All 11,000 residents of Ambae were ordered to leave after authorities declared an emergency following an increase in the volcano's activity, raising fears of a large-scale eruption.
The Manaro Voui volcano began spewing ash over the weekend, prompting experts to raise the activity measure of the volcano to level 4, with level 5 representing a major eruption.
Geological experts warned of "flying rocks and volcanic gas", acid rain, and ash falls. A New Zealand military plane flew over the volcano earlier this week, and reported huge columns of smoke, ash and volcanic rocks billowing from the crater.
Government officials had already moved 6,000 residents to schools and community halls on the island's less vulnerable eastern and western regions earlier this week.
But now it has ordered a full-scale evacuation to be completed next Friday (6 October).
In a $1.9m effort the Vanuatu government is sending a series of ships to take people off the island and deploying 60 police officers to help people leave and ensure against looting.

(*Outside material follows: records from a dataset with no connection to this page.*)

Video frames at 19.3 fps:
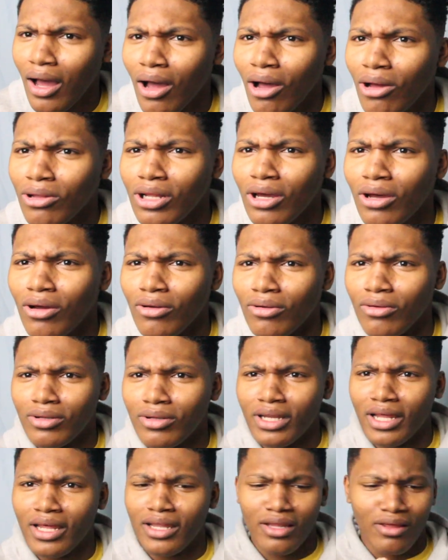Hold on,
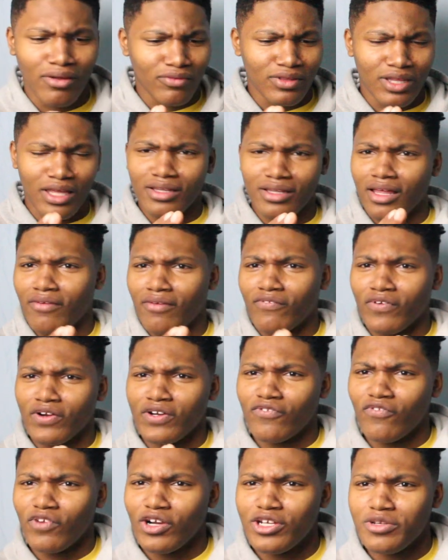that
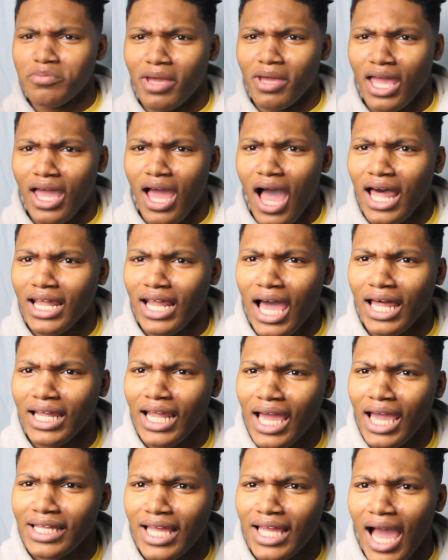first verse, man. I
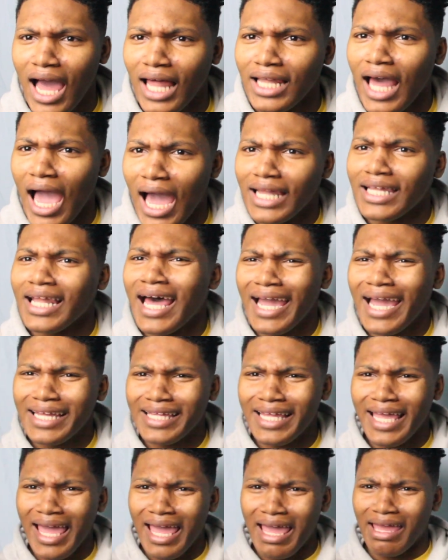like that. I
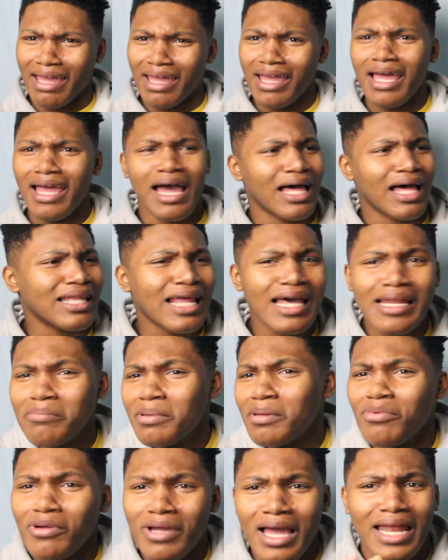like that. A lot of
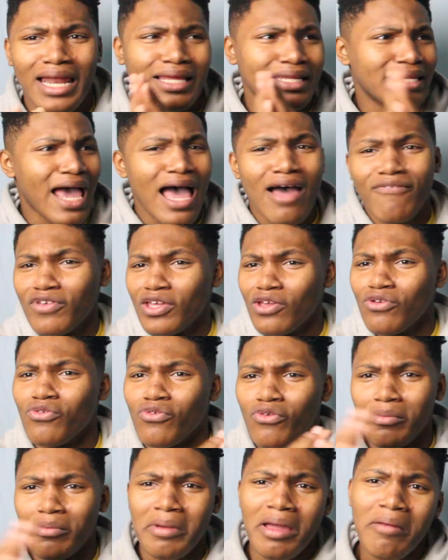people gotta die for you to
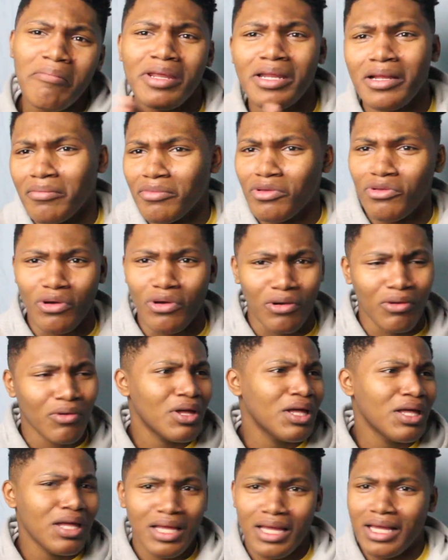remember them. You
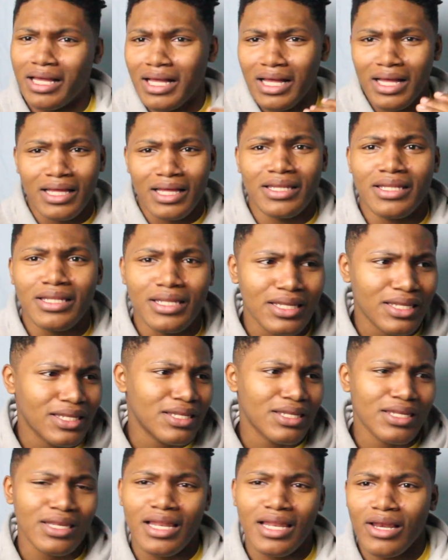know,
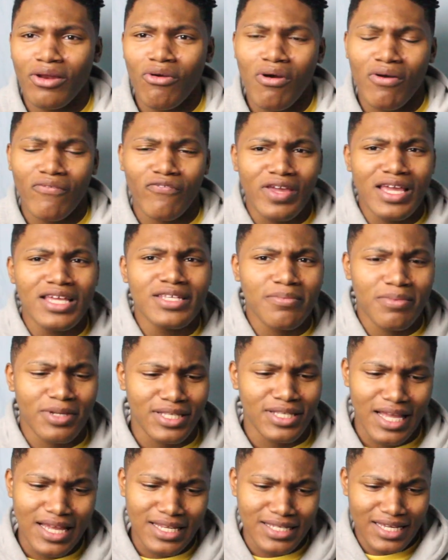no offense,
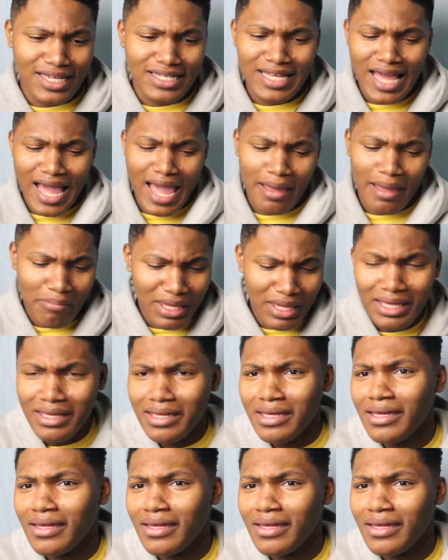but that's how it be.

Evacuees are being housed on the nearby island of Pentecost in government buildings or in temporary camp sites.
"People are quite afraid with the sound of rumbling going on. They are very uncertain and afraid", Vanuatu Red Cross spokesman Dickinson Tevi told the Chicago Tribune.
The move comes after authorities in Bali warned of a potentially imminent eruption of its highest volcano on Mount Agung, forcing more than 75,000 people from their homes.
Vanuatu, a South Pacific Ocean nation made up of roughly 80 islands, is home to about 280,000 people.
Indonesia and Vanuatu sit on the geologically active Pacific Ring of Fire, a horseshoe shaped area around the edges of the Pacific Ocean, from Australia to the Andes, where a large number of earthquakes and volcanic eruptions occur.
The remote village of Yaohnanen, on the Vanuatu island of Tanna has a unique weather-based connection with Britain's Duke of Edinburgh.
Some of the villagers worship Prince Philip saying he is descended from one of their spirit ancestors and believing he can cause cyclones and rises in volcanic activity.
The villagers of Yaohnanen have decorated a shrine with framed portraits of Prince Philip draped with the Union Flag.
The cult – called the Prince Philip Movement – is believed to date from 1974, when the consort and the Queen visited Vanuatu on the Royal yacht Britannia.